RECORDS SHOWN Start Marker

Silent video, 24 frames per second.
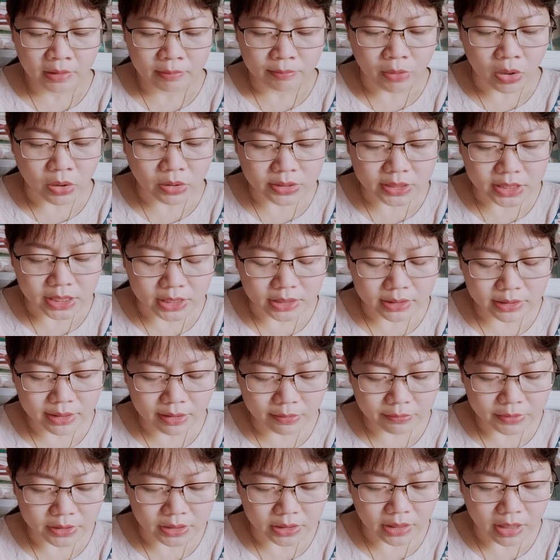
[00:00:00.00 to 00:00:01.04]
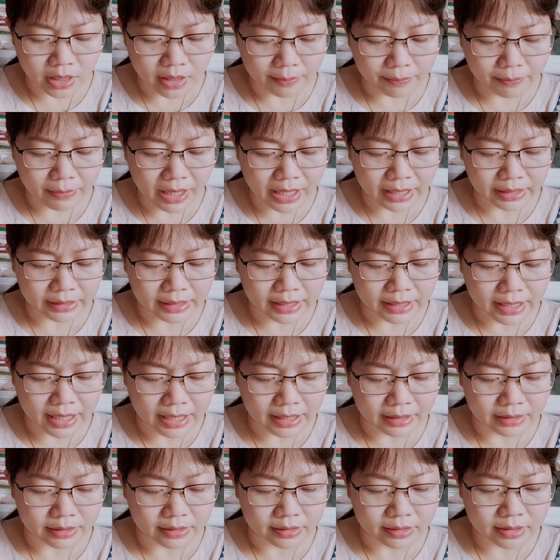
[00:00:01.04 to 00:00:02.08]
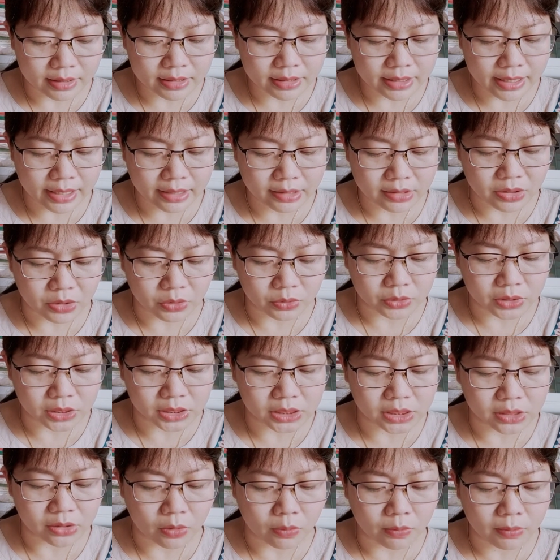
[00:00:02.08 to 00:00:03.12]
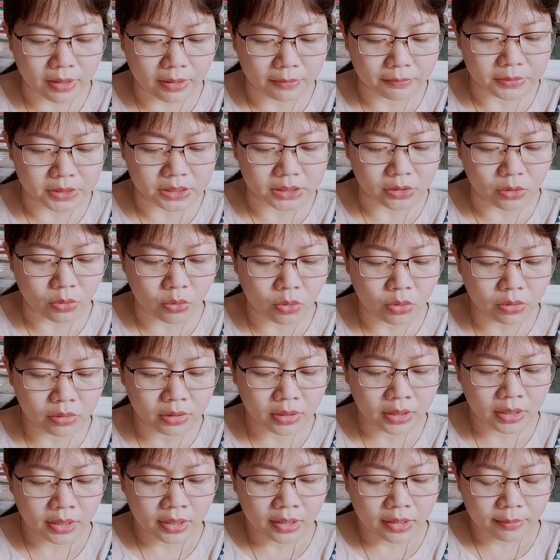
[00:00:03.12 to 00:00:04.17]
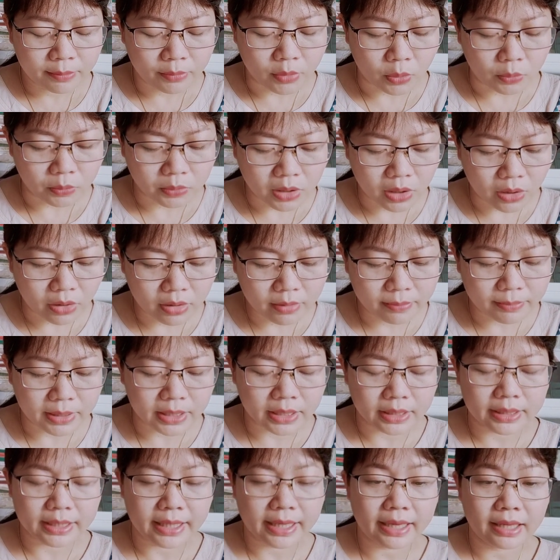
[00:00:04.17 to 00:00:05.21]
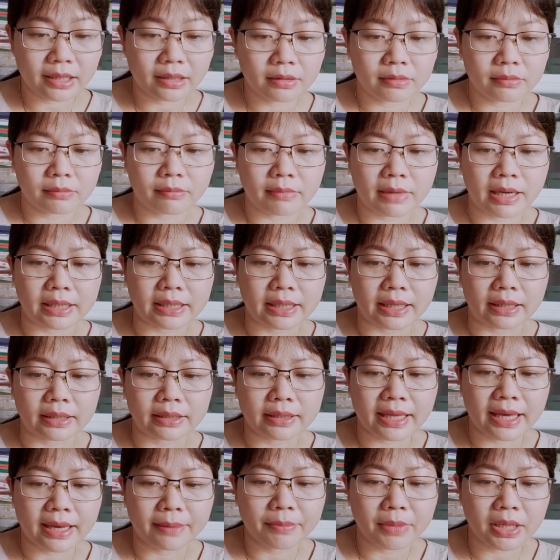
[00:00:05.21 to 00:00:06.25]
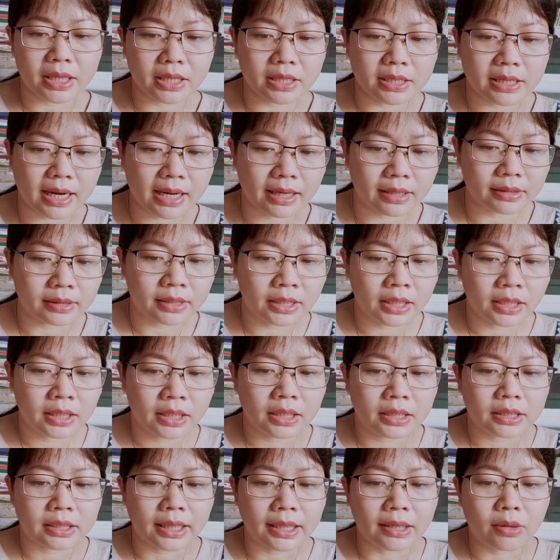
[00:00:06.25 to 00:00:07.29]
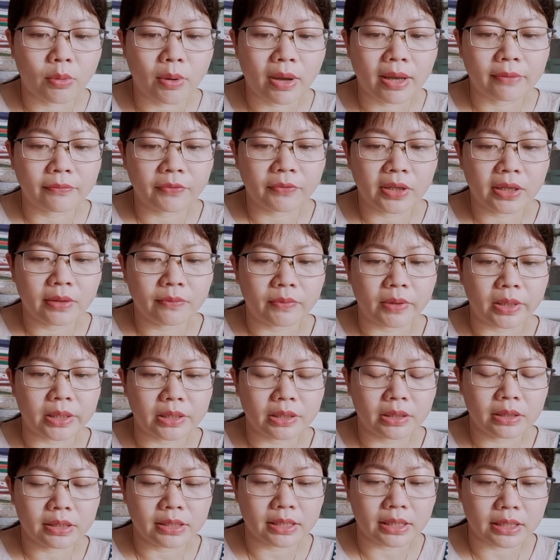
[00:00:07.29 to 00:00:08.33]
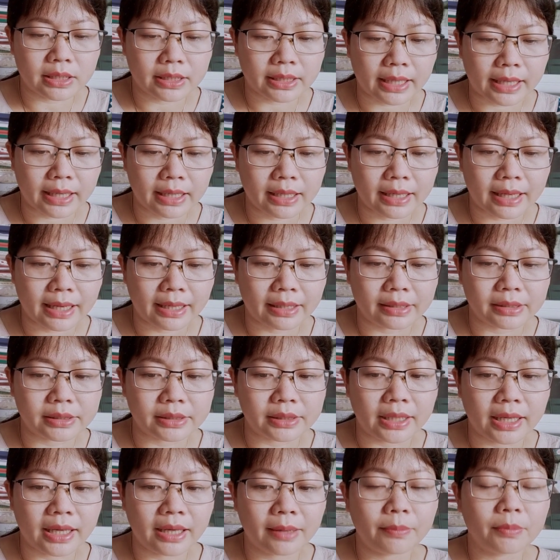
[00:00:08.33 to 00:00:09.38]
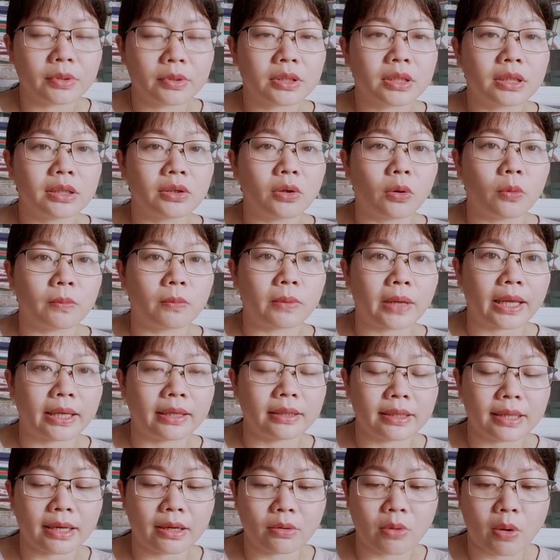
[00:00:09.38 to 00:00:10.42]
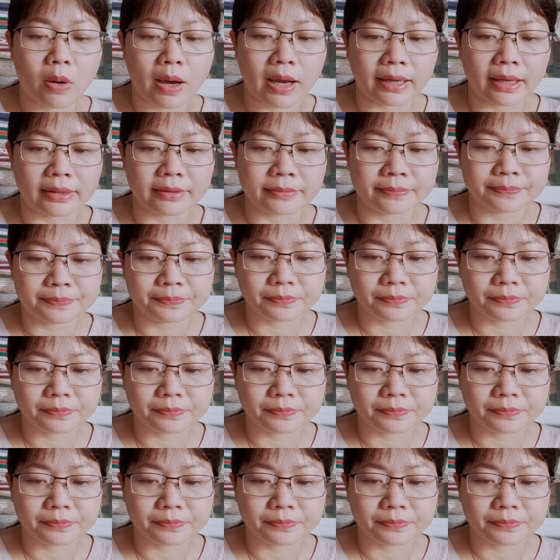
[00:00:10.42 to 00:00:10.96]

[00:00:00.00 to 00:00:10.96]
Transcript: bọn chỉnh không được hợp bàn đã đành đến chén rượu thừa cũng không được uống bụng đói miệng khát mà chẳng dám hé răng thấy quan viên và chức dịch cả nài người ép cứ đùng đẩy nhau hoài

RECORDS SHOWN End Marker

• WHAT YOU ARE ASKED TO DO
Each line from the first line of the data above through the one containing "[00:00:00.00 to 00:00:10.96]" must be set down exactly; the pictures must not be.

• RESULT
Silent video, 24 frames per second.
[00:00:00.00 to 00:00:01.04]
[00:00:01.04 to 00:00:02.08]
[00:00:02.08 to 00:00:03.12]
[00:00:03.12 to 00:00:04.17]
[00:00:04.17 to 00:00:05.21]
[00:00:05.21 to 00:00:06.25]
[00:00:06.25 to 00:00:07.29]
[00:00:07.29 to 00:00:08.33]
[00:00:08.33 to 00:00:09.38]
[00:00:09.38 to 00:00:10.42]
[00:00:10.42 to 00:00:10.96]

[00:00:00.00 to 00:00:10.96]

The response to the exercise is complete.